In coordinate geometry, a circle can be described by its center (h, k) and radius r. The standard equation is:

(x − h)² + (y − k)² = r²

Expanding the squares produces the general form: x² + y² + Dx + Ey + F = 0. Some textbooks prefer general form for graphing and algebraic manipulation, while standard form makes the center and radius obvious. This calculator prints both forms so you can use whichever your assignment, CAD tool, or analysis step requires.

Common Mistakes to Avoid

  • Mixing radius and diameter: always check whether your measurement is to the center (radius) or across the full circle (diameter).
  • Forgetting squared units for area: area is measured in unit² (cm², m², in²), not in plain units.
  • Angle confusion: arc/sector formulas here use degrees; the calculator converts internally for trig functions.
  • Invalid ring inputs: inner radius must be smaller than outer radius for an annulus.
  • Over-rounding: keep more decimals for intermediate work, then round at the end for final reporting.

FAQ

Circle Calculator – FAQs

Quick answers for radius, diameter, circumference, area, arcs, sectors, and ring calculations.

A circle calculator computes measurements like radius, diameter, circumference, and area. Many also calculate arc length, sector area, chord length, segment area, and ring (annulus) area.

The radius is the distance from the center to the circle. The diameter is the distance across the circle through the center, equal to 2 × radius.

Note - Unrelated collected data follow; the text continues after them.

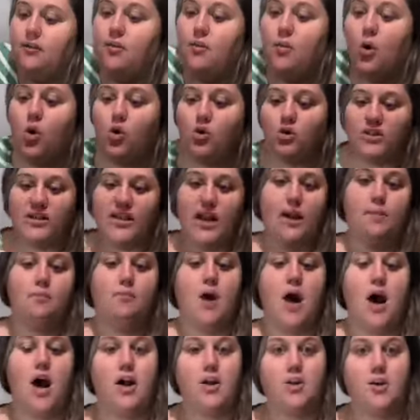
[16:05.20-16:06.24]
from Old Time
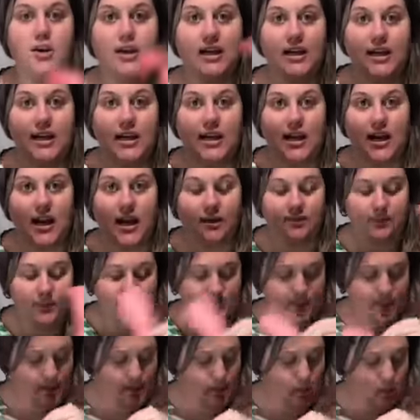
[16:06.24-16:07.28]
Pottery.
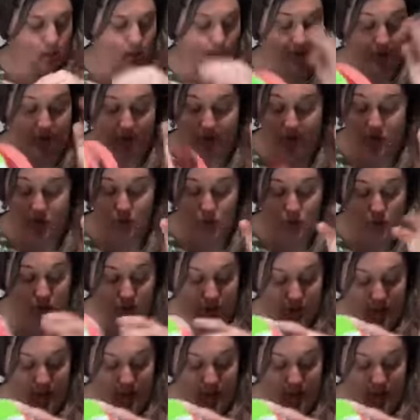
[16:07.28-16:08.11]
That's like one of my favorite stores,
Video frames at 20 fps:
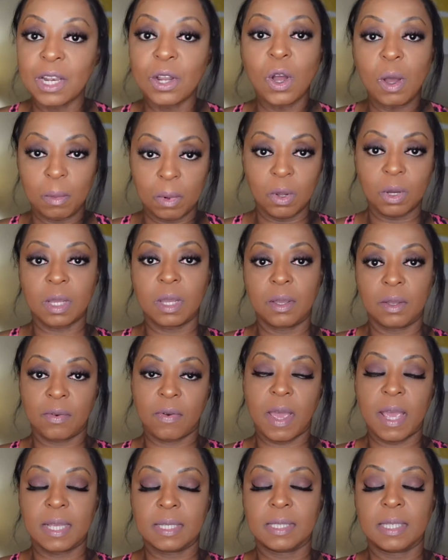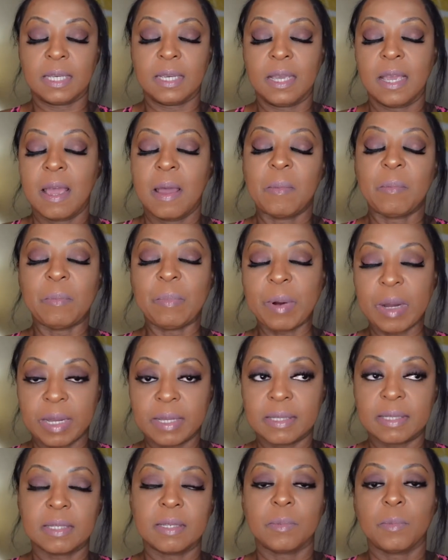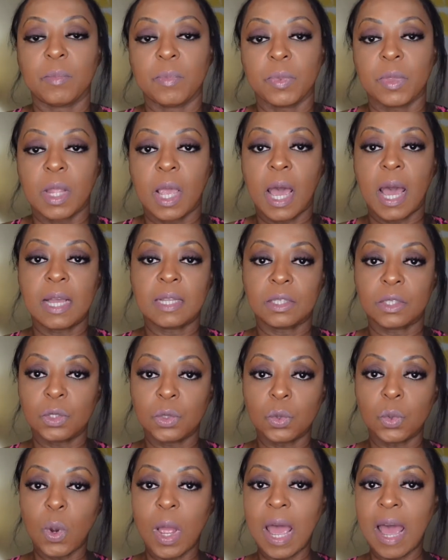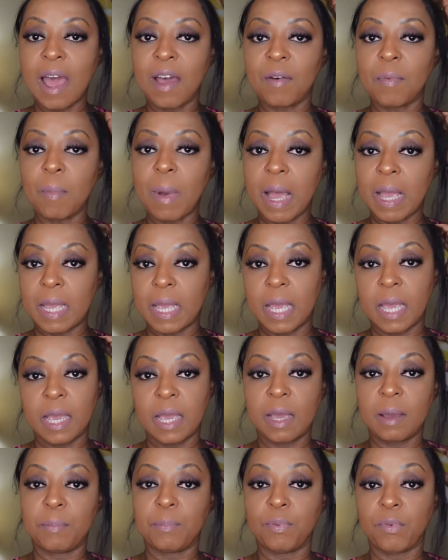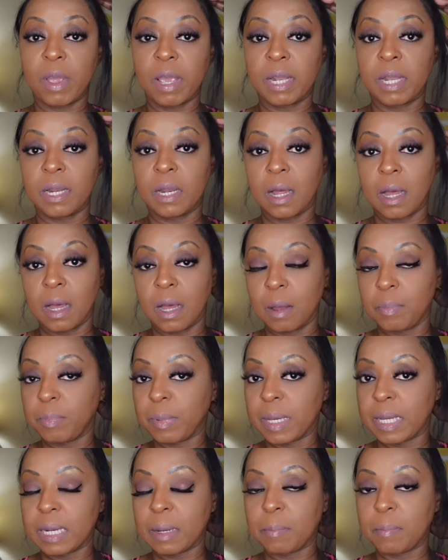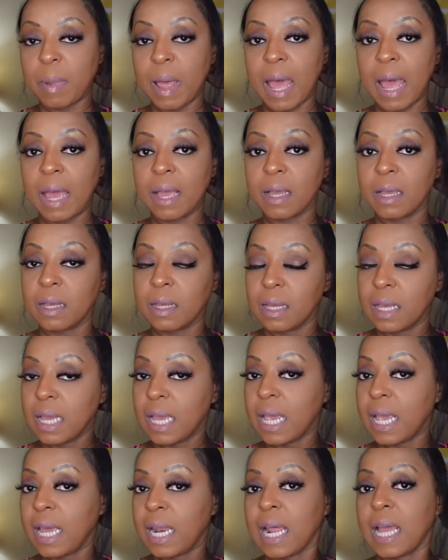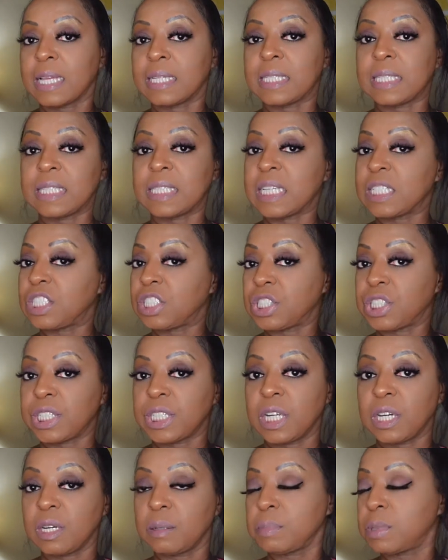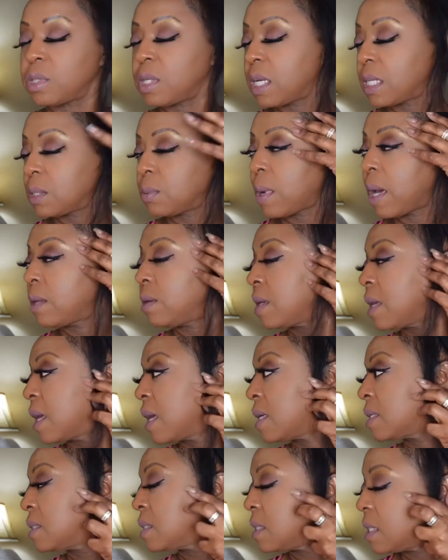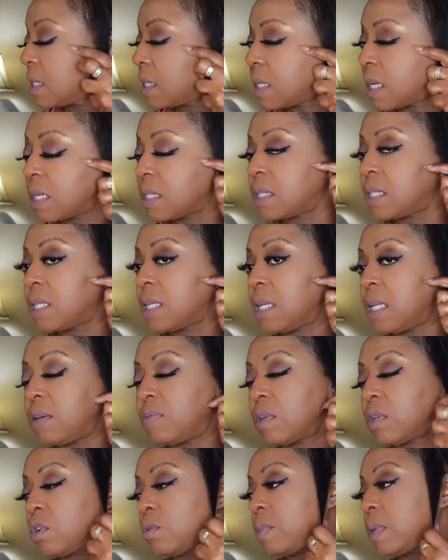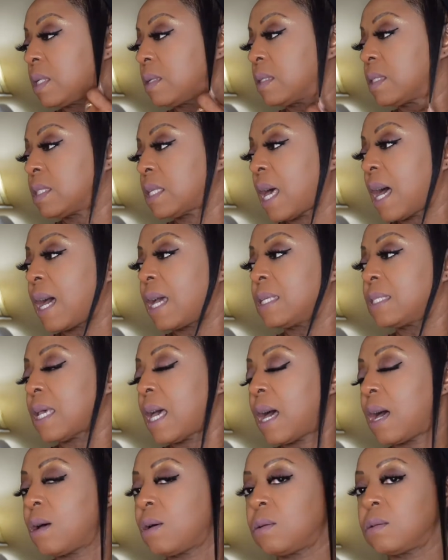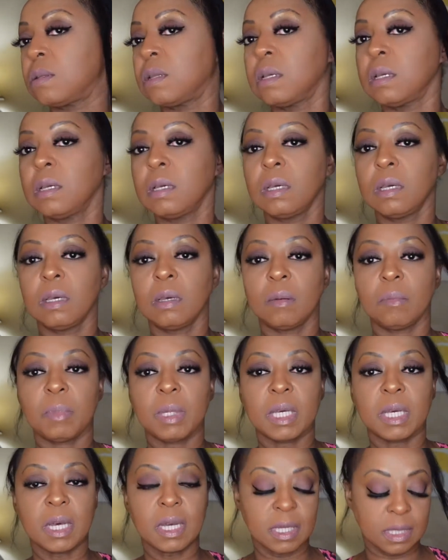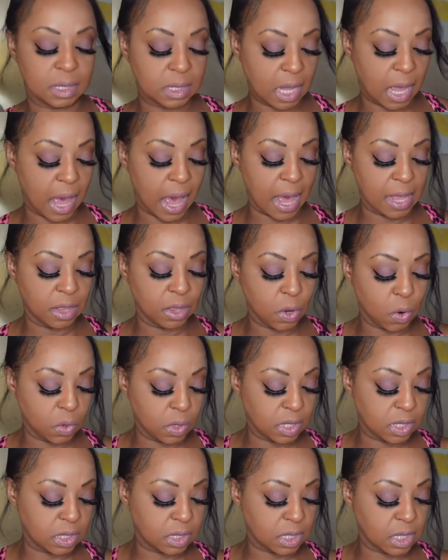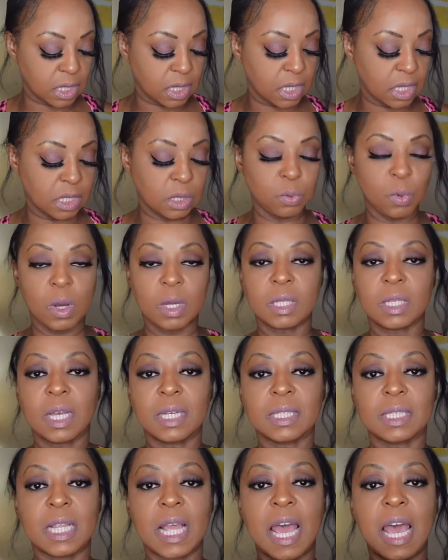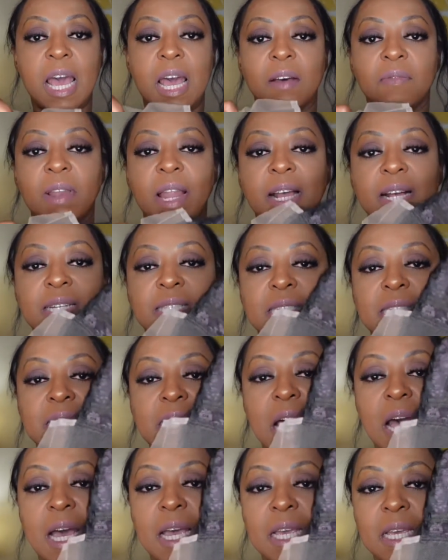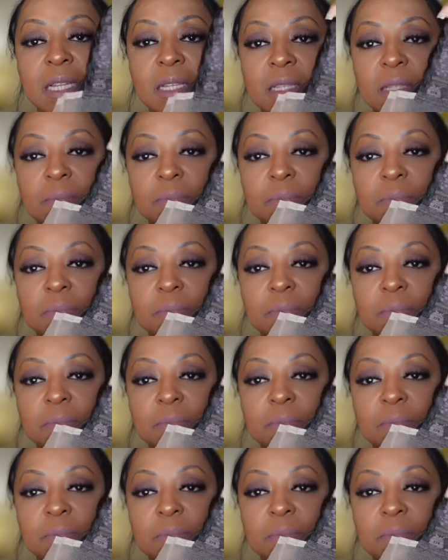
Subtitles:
know I'm looking crazy, but I do have my hair braided up in the back. And I stitched it up, so that's why you can't see it. And I did leave a little bit of the sides out because I noticed that this one doesn't have like a side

Circumference is the distance around the circle: C = 2πr or C = πd.

Area is A = πr², where r is the radius.

Arc length is the length along the circle’s edge for a given angle. For angle θ in degrees: arc = (θ/360) × 2πr.

Sector area is the “slice” of a circle. For angle θ in degrees: sector area = (θ/360) × πr².

A chord is a straight line connecting two points on the circle. If θ is the central angle: chord = 2r·sin(θ/2).

A segment is the region between a chord and the arc. Segment area = sector area − triangle area (formed by the two radii and the chord).

An annulus is the region between two concentric circles. Ring area = π(R² − r²), where R is outer radius and r is inner radius.

Educational tool: results depend on your π mode and rounding settings. For engineering/spec work, follow your required tolerance and significant-figure rules.